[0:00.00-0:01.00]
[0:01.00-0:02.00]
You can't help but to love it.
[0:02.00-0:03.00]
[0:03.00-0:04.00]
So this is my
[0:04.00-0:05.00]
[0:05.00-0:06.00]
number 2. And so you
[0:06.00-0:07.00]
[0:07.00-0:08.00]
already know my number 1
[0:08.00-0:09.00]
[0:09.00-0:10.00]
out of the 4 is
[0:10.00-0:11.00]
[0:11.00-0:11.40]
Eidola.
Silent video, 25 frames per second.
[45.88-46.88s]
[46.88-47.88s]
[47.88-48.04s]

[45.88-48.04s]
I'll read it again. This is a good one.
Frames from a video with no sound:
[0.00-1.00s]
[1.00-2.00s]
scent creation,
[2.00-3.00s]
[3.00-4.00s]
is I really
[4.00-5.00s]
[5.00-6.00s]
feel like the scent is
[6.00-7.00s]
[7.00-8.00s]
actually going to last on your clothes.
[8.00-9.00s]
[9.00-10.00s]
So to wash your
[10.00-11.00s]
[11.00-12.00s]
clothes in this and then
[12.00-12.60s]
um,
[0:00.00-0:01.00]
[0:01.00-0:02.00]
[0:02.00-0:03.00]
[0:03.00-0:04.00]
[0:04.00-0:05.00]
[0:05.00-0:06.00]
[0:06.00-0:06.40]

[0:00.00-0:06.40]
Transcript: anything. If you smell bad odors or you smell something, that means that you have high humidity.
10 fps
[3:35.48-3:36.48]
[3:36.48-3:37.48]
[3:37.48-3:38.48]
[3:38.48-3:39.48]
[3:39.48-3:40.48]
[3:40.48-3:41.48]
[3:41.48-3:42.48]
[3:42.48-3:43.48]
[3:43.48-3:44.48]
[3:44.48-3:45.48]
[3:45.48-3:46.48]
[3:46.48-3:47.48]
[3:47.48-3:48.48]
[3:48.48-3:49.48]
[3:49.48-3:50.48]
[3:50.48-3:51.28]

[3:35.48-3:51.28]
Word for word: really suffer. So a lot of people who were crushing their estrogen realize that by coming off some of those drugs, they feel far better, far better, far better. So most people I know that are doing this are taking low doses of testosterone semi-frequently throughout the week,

Exercise description
Lines after the one containing "[10.00-11.00s]" are not wanted; repeat exactly each line above from the first up to and including it.

Result for this exercise
[0:00.00-0:01.00]
[0:01.00-0:02.00]
You can't help but to love it.
[0:02.00-0:03.00]
[0:03.00-0:04.00]
So this is my
[0:04.00-0:05.00]
[0:05.00-0:06.00]
number 2. And so you
[0:06.00-0:07.00]
[0:07.00-0:08.00]
already know my number 1
[0:08.00-0:09.00]
[0:09.00-0:10.00]
out of the 4 is
[0:10.00-0:11.00]
[0:11.00-0:11.40]
Eidola.
Silent video, 25 frames per second.
[45.88-46.88s]
[46.88-47.88s]
[47.88-48.04s]

[45.88-48.04s]
I'll read it again. This is a good one.
Frames from a video with no sound:
[0.00-1.00s]
[1.00-2.00s]
scent creation,
[2.00-3.00s]
[3.00-4.00s]
is I really
[4.00-5.00s]
[5.00-6.00s]
feel like the scent is
[6.00-7.00s]
[7.00-8.00s]
actually going to last on your clothes.
[8.00-9.00s]
[9.00-10.00s]
So to wash your
[10.00-11.00s]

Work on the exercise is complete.